イーロンは大学生だった1995年頃からインターネットの波に乗ることを決意し、地図システムを作って成功、貧乏学生から一気にミリオネアに。

それから、電子決済システムを作ったり、民間でロケットを打ち上げることに成功したり、自動運転システムを進化させたりと、確実に世界の技術を先駆けて発展・進歩させてきました。

イーロンの歴史は、“人類の進化の歴史”と言ってもいいのではないでしょうか。

イーロンは『火星で人類が生活できるようにする』というのを起業当初から目標にしています。彼ならそれも可能にするような気がします。

また、イーロンの軌跡を辿っていくと、アメリカの当時の実情や情勢がよく分かって面白いです。

2008年のリーマンショックでは、イーロンの資金もつき、ストレス耐性が強いマスクも限界を超えるギリギリラインまでいったそうです。

トイレで吐く、夜驚症になる、ブツブツ毎晩独り言を言うようになる…などの症状も出ていました。
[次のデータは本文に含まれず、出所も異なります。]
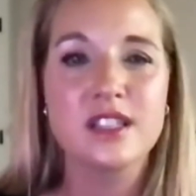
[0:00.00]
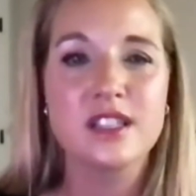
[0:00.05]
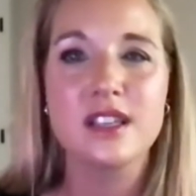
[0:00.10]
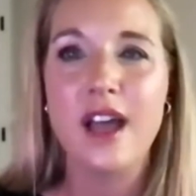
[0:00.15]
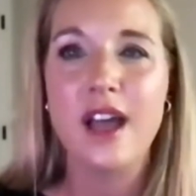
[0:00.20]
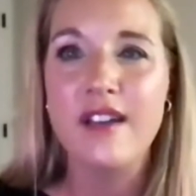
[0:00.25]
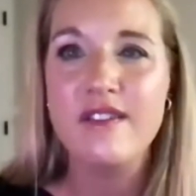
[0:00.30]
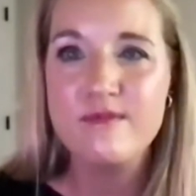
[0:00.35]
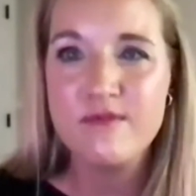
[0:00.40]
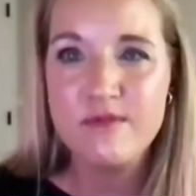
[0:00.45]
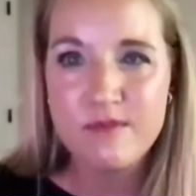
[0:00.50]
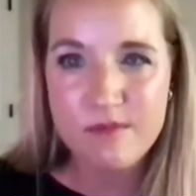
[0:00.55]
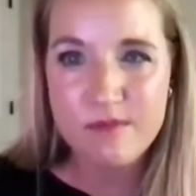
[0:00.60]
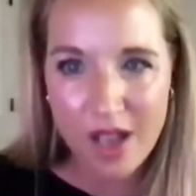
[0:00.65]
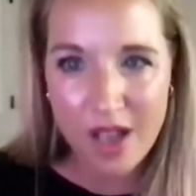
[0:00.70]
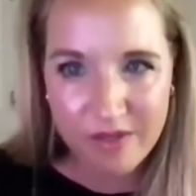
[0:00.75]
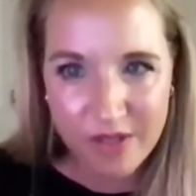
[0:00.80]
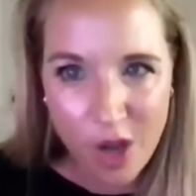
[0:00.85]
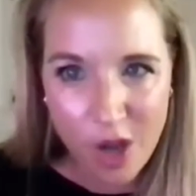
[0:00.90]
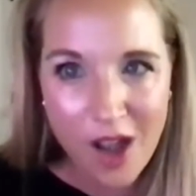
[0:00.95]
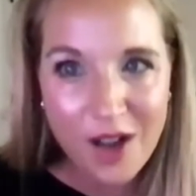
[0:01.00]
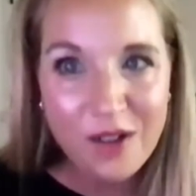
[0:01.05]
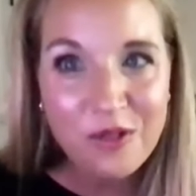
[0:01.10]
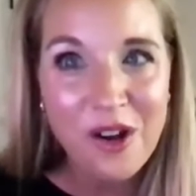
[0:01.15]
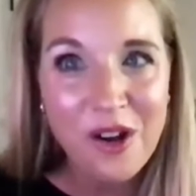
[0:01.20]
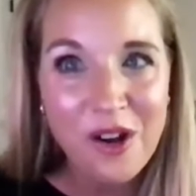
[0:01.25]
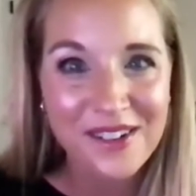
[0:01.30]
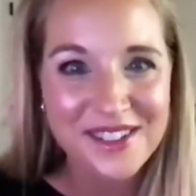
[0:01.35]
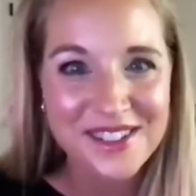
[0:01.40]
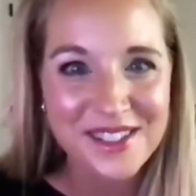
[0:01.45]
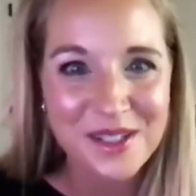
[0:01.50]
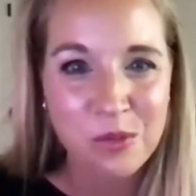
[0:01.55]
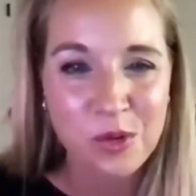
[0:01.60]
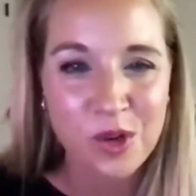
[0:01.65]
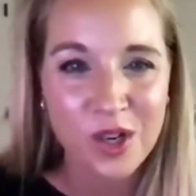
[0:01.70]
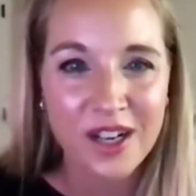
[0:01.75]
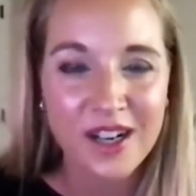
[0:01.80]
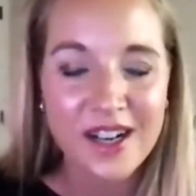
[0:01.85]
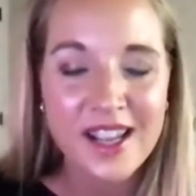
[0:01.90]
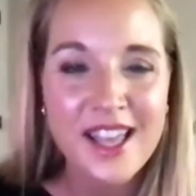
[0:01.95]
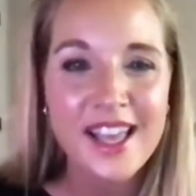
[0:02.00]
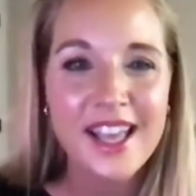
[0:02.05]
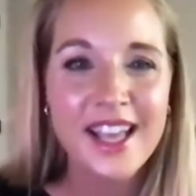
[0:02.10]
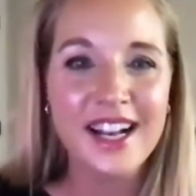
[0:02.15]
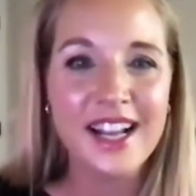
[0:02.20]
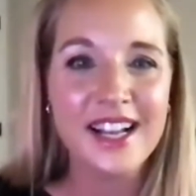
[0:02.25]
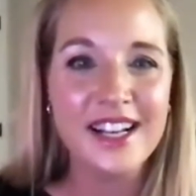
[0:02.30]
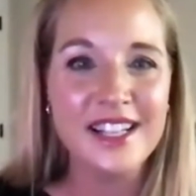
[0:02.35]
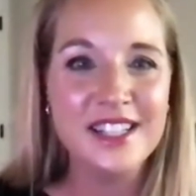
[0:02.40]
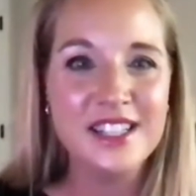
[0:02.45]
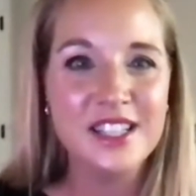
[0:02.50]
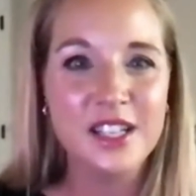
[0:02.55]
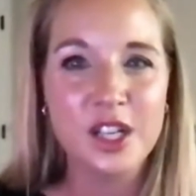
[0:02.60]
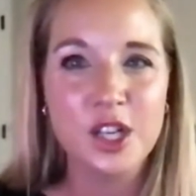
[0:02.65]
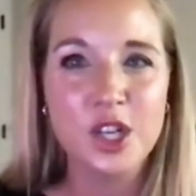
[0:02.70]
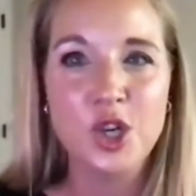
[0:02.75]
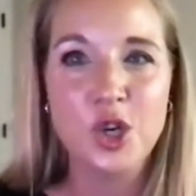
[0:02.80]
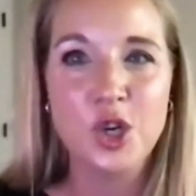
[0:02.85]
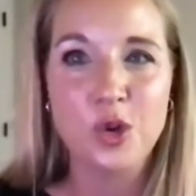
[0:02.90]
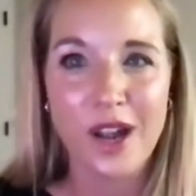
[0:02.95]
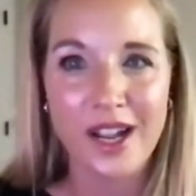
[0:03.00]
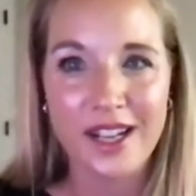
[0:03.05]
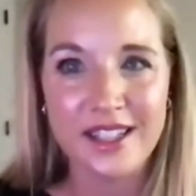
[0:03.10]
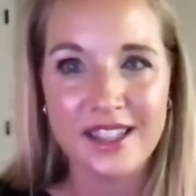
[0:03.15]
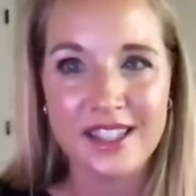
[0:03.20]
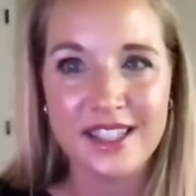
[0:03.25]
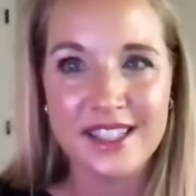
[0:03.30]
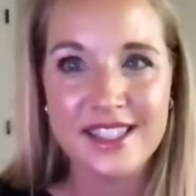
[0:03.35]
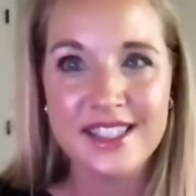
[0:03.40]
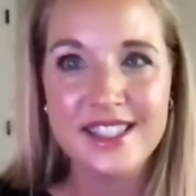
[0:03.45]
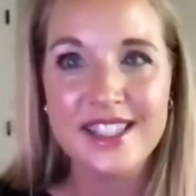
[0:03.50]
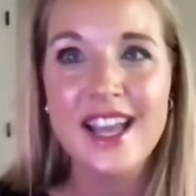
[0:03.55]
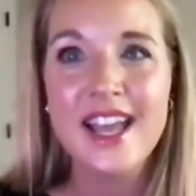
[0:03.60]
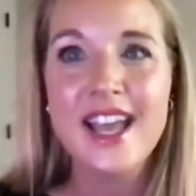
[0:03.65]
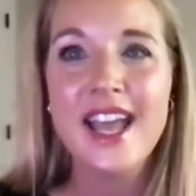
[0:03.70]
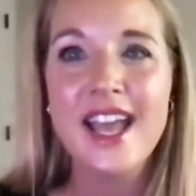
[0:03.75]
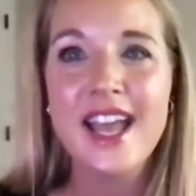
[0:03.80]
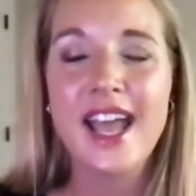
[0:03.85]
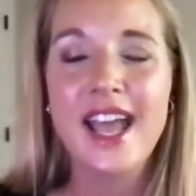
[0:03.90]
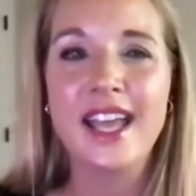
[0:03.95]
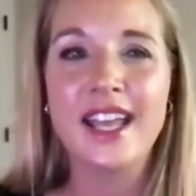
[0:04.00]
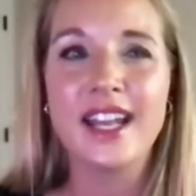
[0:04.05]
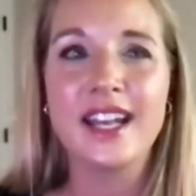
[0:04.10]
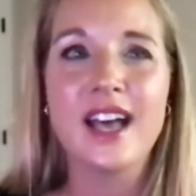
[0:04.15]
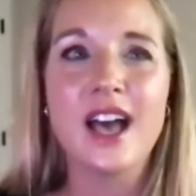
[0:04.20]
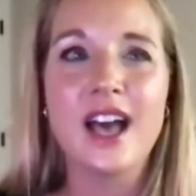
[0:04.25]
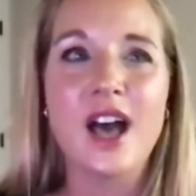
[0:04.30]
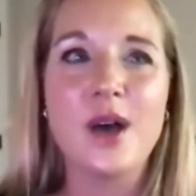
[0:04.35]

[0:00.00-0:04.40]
I've gone wrong somewhere, and I need to correct this and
後に「人生で一番辛い1年」だったと語っています。(2度目の結婚相手のご両親が「自宅を抵当にお金を借りて貸す」と申し出てくれたほどだったそうです。ただ、方々でお金を借りまくっていたイーロンも、これは流石に断ったそうです。)

4. イーロンの幼少期が思ったよりかわいそう

イーロンは南アフリカで生まれ育ちました。死と暴力がとても身近にある国です。

また、父親がとんでもないモラハラ気質の人でした。イーロンは、父親の「言葉の暴力」と「感情の起伏」にいつも苦しめられてきました。

イーロンは人間関係でよくトラブルを起こします。恋愛関係や夫婦関係では、なぜかひどい仕打ちをしてくるような女性に惹かれ、火炎放射器で炎をお互いに浴びせ合うような喧嘩を繰り返します。

こういうイーロンの人間関係のパターンには幼少期の父親との関係性が深く関与しているのでしょうね。

本人もそれはうっすら自覚しているようで、「愛情については特にバカなんです」と本の中で言っています。

私にとってはそこもとても興味深いです。

***

下巻も楽しみです。

イーロンの行動や思考を読むということは、未来のことを知る手がかりにもなると思っています。

ちなみに書いた人は、ウォルター・アイザックソンという方で、スティーブ・ジョブスの伝記も書かれたジャーナリストです。翻訳者は同じ井口耕二さん。

文章も構成も上手で読みやすく、その点もとても勉強になります。